> Task instructions:
An exact, complete copy of the entries is needed, with the pictures left out.

Stored items
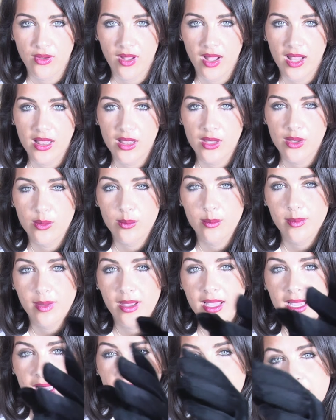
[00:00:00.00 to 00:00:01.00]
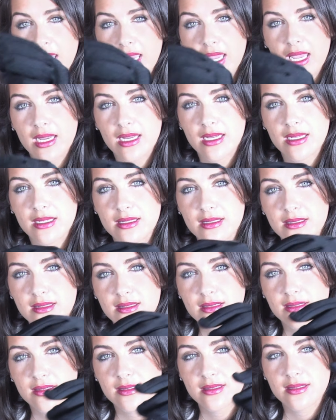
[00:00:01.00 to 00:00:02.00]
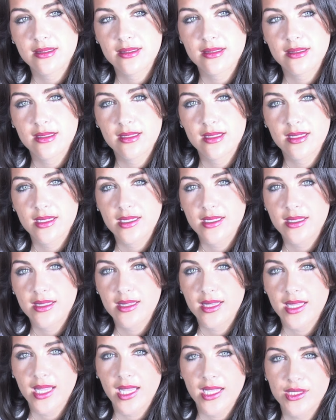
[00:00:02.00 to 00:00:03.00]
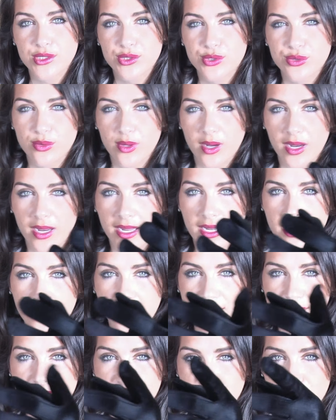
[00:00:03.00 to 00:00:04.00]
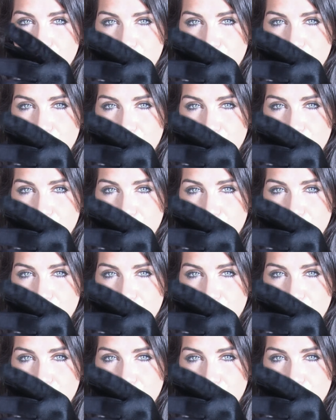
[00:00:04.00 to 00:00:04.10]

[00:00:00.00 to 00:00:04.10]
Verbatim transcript: Follow my hands. That's right.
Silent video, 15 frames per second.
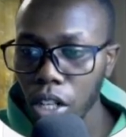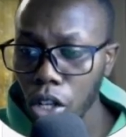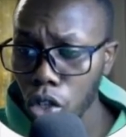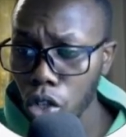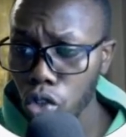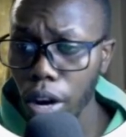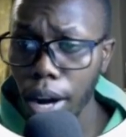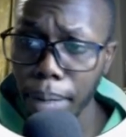
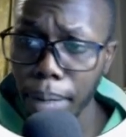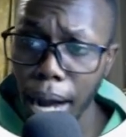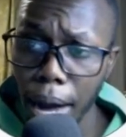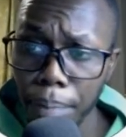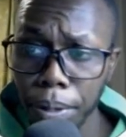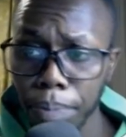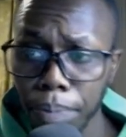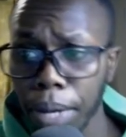So I'm
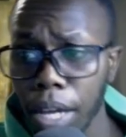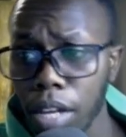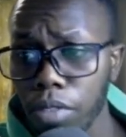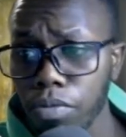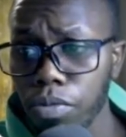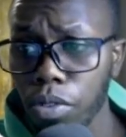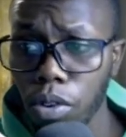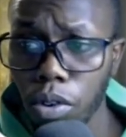happy paying
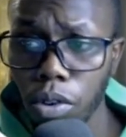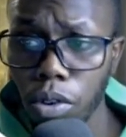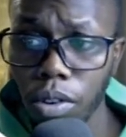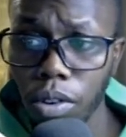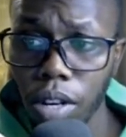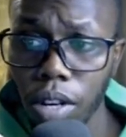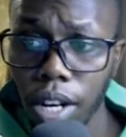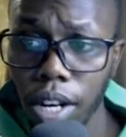
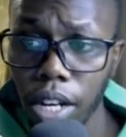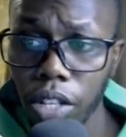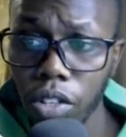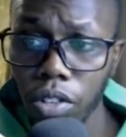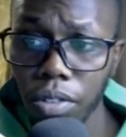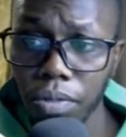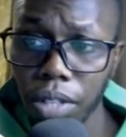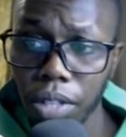for
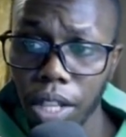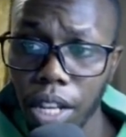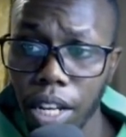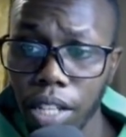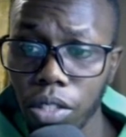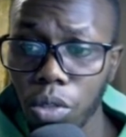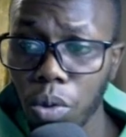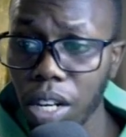for the
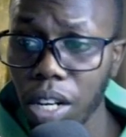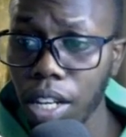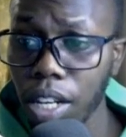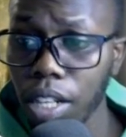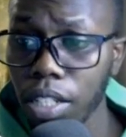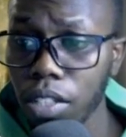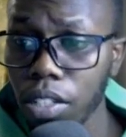next 1 year.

> Response area:
[00:00:00.00 to 00:00:01.00]
[00:00:01.00 to 00:00:02.00]
[00:00:02.00 to 00:00:03.00]
[00:00:03.00 to 00:00:04.00]
[00:00:04.00 to 00:00:04.10]

[00:00:00.00 to 00:00:04.10]
Verbatim transcript: Follow my hands. That's right.
Silent video, 15 frames per second.
So I'm
happy paying
for
for the
next 1 year.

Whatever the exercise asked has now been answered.